**Task brief**
Only an exact repetition of the entries counts as an answer.

(Records drawn from a dataset)

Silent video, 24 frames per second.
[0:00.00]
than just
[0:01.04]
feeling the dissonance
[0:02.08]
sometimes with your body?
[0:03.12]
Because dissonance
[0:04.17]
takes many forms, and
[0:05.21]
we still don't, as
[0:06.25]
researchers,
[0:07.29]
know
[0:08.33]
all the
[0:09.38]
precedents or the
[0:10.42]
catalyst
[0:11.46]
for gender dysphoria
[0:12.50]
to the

**Result for this exercise**
Silent video, 24 frames per second.
[0:00.00]
than just
[0:01.04]
feeling the dissonance
[0:02.08]
sometimes with your body?
[0:03.12]
Because dissonance
[0:04.17]
takes many forms, and
[0:05.21]
we still don't, as
[0:06.25]
researchers,
[0:07.29]
know
[0:08.33]
all the
[0:09.38]
precedents or the
[0:10.42]
catalyst
[0:11.46]
for gender dysphoria
[0:12.50]
to the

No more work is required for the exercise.